§ **YOUR TASK**
Retype, exactly as written, every line from the one containing "[00:08:38.07]" through the last line of the records below, both included; skip the pictures.

§ **EXTRACTED ENTRIES**
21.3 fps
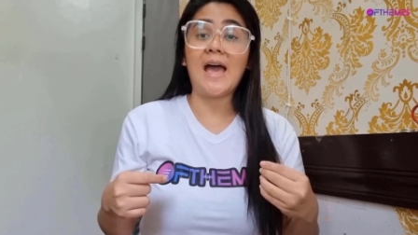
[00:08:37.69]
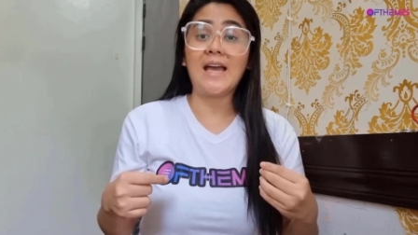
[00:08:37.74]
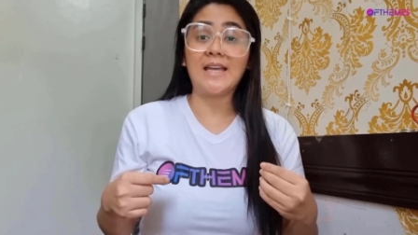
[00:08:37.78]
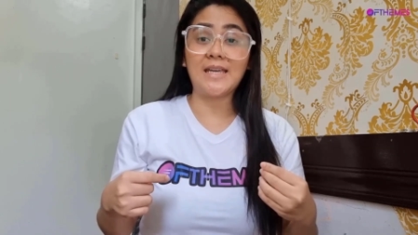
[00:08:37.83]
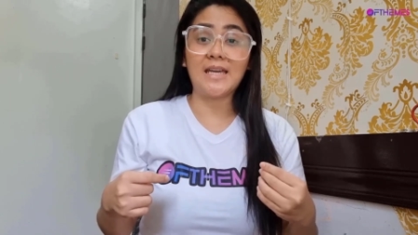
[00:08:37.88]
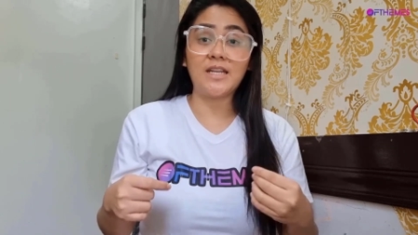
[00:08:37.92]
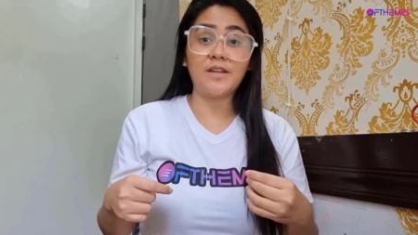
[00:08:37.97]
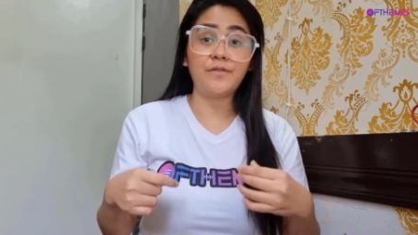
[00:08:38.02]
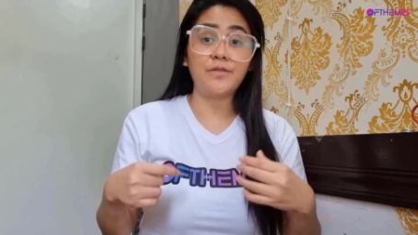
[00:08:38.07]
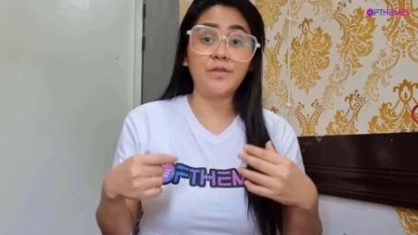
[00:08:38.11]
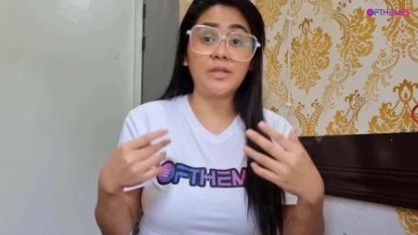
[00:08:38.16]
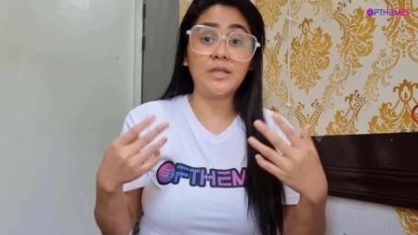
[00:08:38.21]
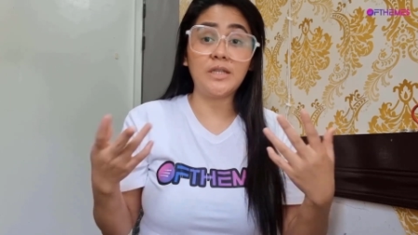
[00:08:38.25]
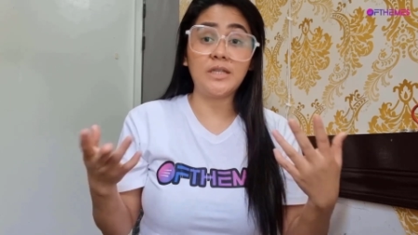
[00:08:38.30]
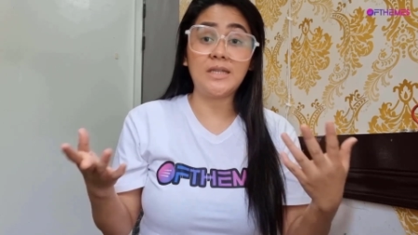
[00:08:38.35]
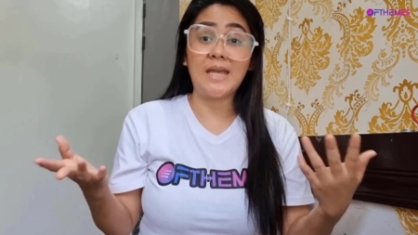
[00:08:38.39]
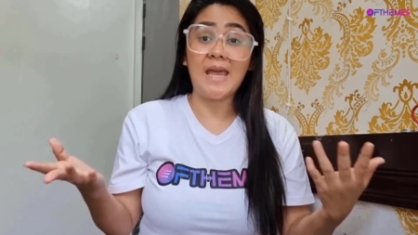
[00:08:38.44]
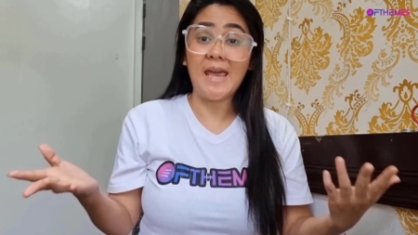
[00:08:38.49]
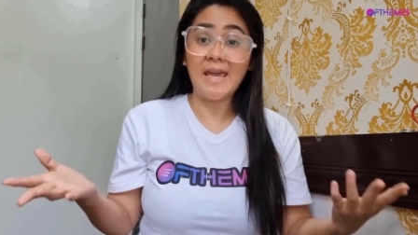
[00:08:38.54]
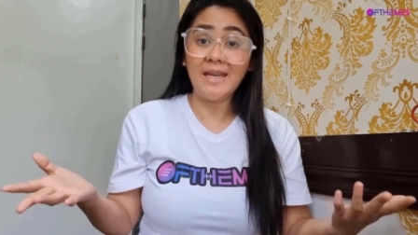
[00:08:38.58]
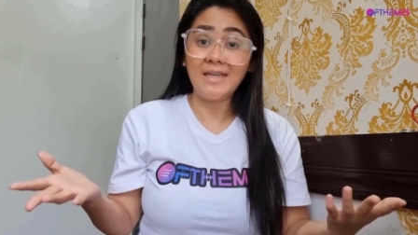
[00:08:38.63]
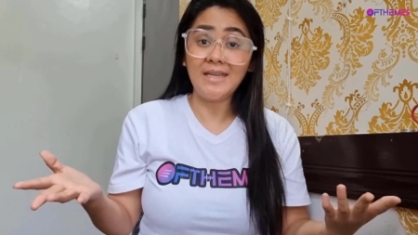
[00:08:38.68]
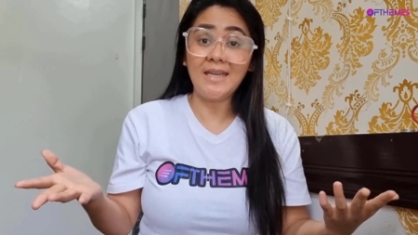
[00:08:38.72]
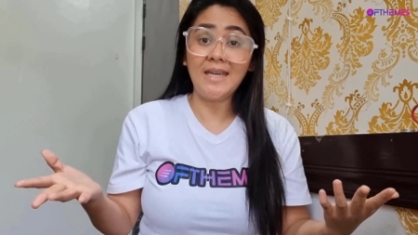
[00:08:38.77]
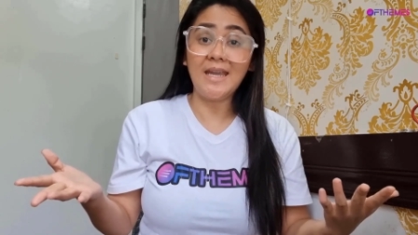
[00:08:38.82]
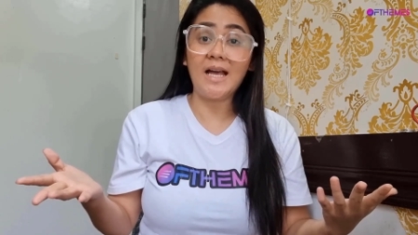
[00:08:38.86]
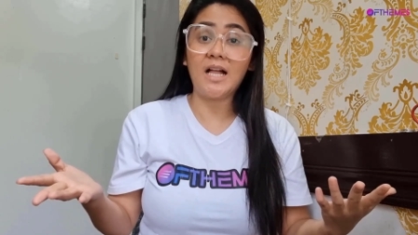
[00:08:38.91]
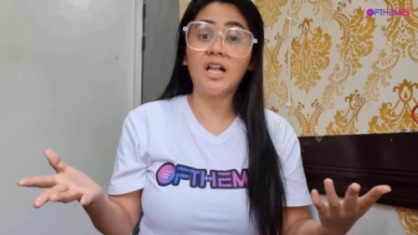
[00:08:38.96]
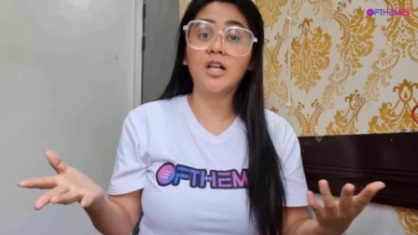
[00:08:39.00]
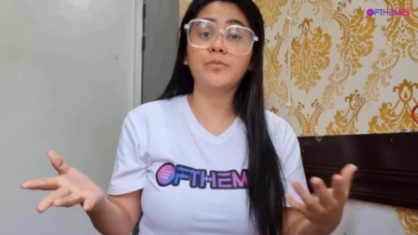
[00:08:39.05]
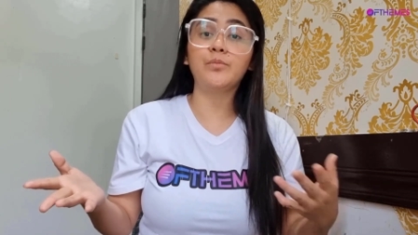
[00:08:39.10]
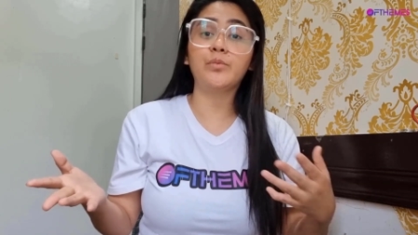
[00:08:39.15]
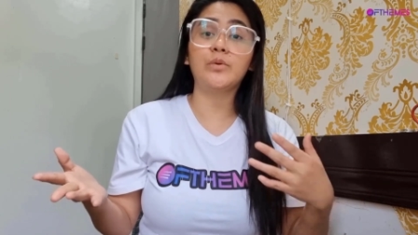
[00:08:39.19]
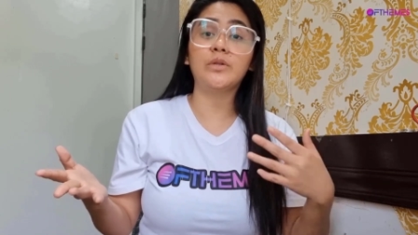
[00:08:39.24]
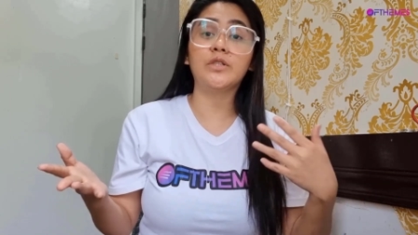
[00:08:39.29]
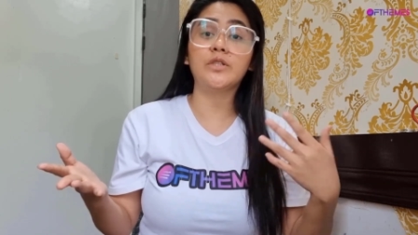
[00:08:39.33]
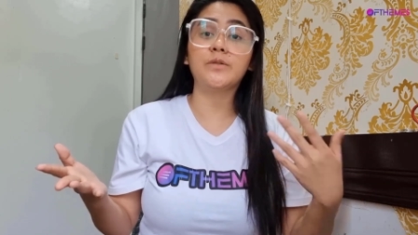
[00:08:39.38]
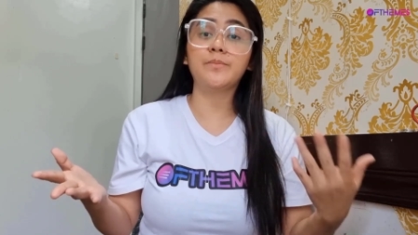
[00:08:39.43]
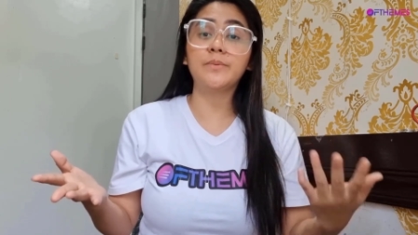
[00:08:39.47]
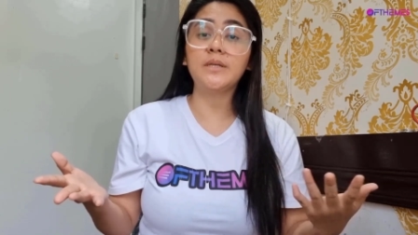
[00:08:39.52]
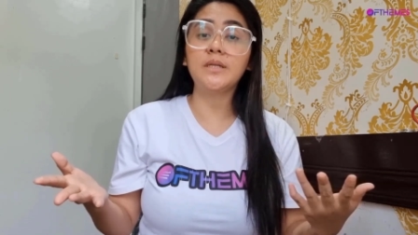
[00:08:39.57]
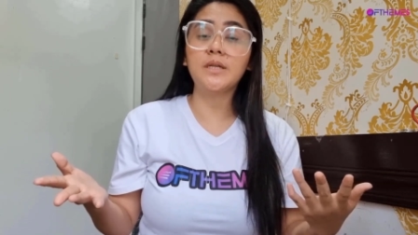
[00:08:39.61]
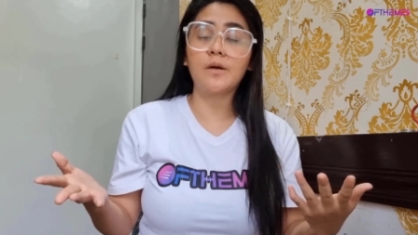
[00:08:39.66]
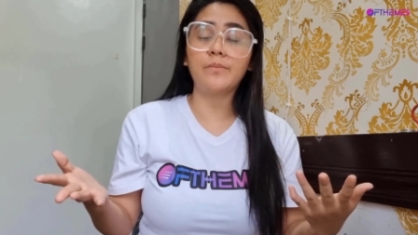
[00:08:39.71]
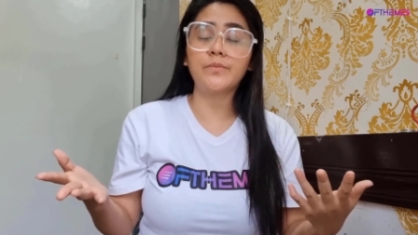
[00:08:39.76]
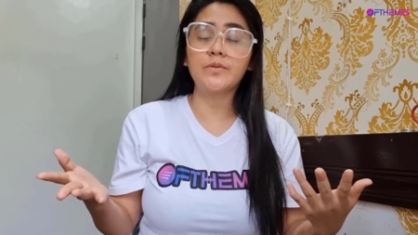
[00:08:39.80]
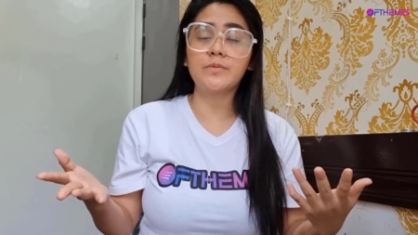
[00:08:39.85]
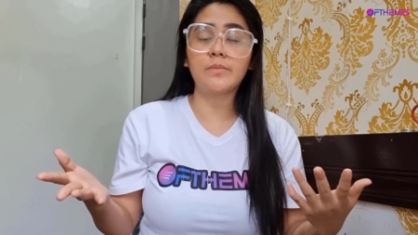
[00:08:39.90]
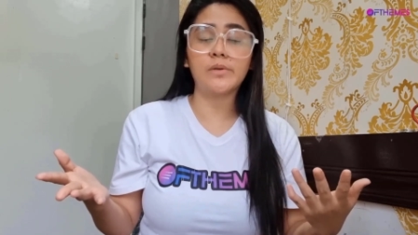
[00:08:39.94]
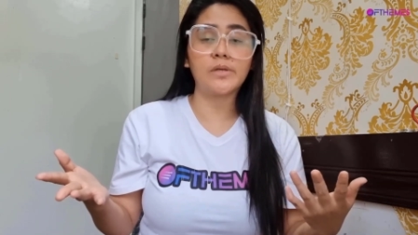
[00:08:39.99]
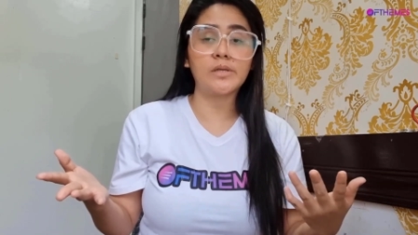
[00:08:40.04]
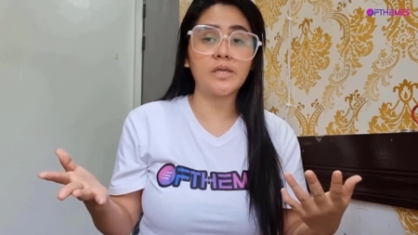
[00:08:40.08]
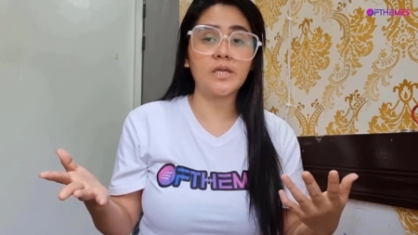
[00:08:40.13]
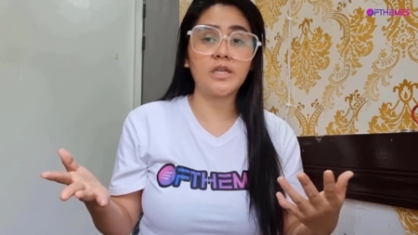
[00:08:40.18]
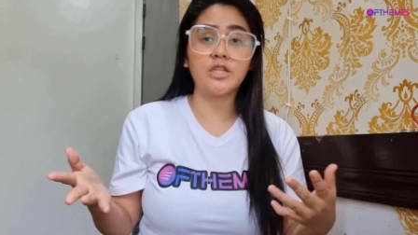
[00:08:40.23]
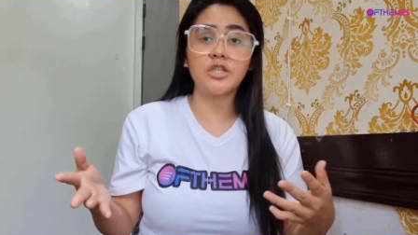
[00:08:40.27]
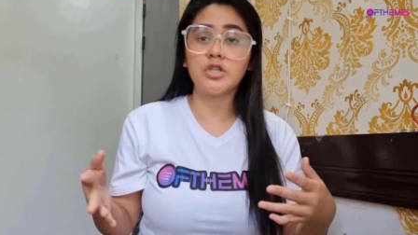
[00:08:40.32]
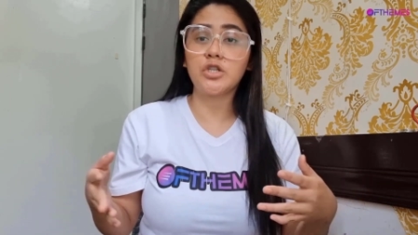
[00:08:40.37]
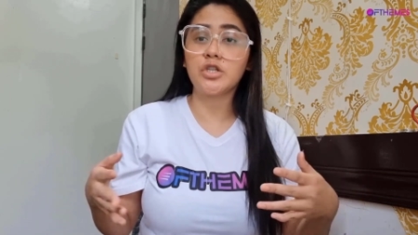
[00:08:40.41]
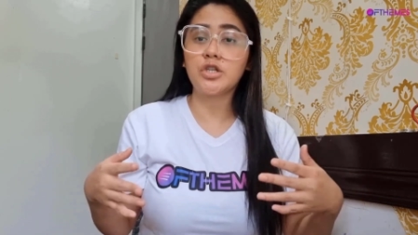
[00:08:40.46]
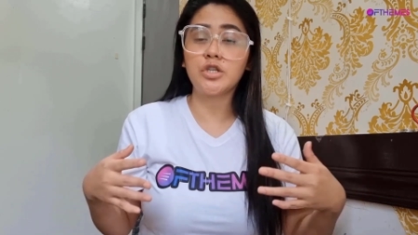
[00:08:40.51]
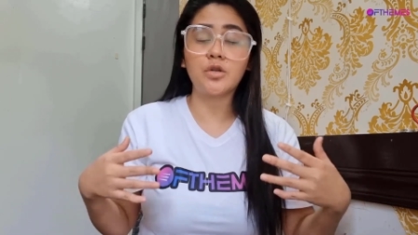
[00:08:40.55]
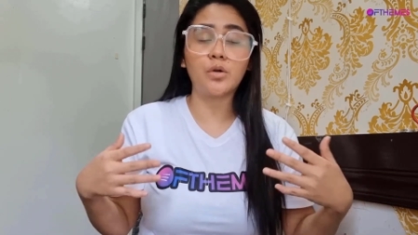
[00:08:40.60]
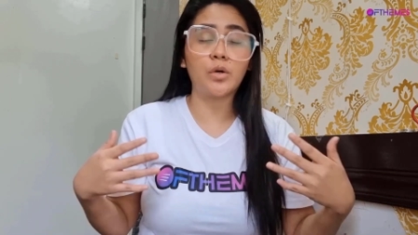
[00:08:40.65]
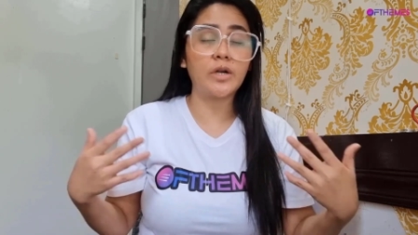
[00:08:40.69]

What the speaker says: Again, if you need any help with speed optimization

§ **RESPONSE BOX**
[00:08:38.07]
[00:08:38.11]
[00:08:38.16]
[00:08:38.21]
[00:08:38.25]
[00:08:38.30]
[00:08:38.35]
[00:08:38.39]
[00:08:38.44]
[00:08:38.49]
[00:08:38.54]
[00:08:38.58]
[00:08:38.63]
[00:08:38.68]
[00:08:38.72]
[00:08:38.77]
[00:08:38.82]
[00:08:38.86]
[00:08:38.91]
[00:08:38.96]
[00:08:39.00]
[00:08:39.05]
[00:08:39.10]
[00:08:39.15]
[00:08:39.19]
[00:08:39.24]
[00:08:39.29]
[00:08:39.33]
[00:08:39.38]
[00:08:39.43]
[00:08:39.47]
[00:08:39.52]
[00:08:39.57]
[00:08:39.61]
[00:08:39.66]
[00:08:39.71]
[00:08:39.76]
[00:08:39.80]
[00:08:39.85]
[00:08:39.90]
[00:08:39.94]
[00:08:39.99]
[00:08:40.04]
[00:08:40.08]
[00:08:40.13]
[00:08:40.18]
[00:08:40.23]
[00:08:40.27]
[00:08:40.32]
[00:08:40.37]
[00:08:40.41]
[00:08:40.46]
[00:08:40.51]
[00:08:40.55]
[00:08:40.60]
[00:08:40.65]
[00:08:40.69]

What the speaker says: Again, if you need any help with speed optimization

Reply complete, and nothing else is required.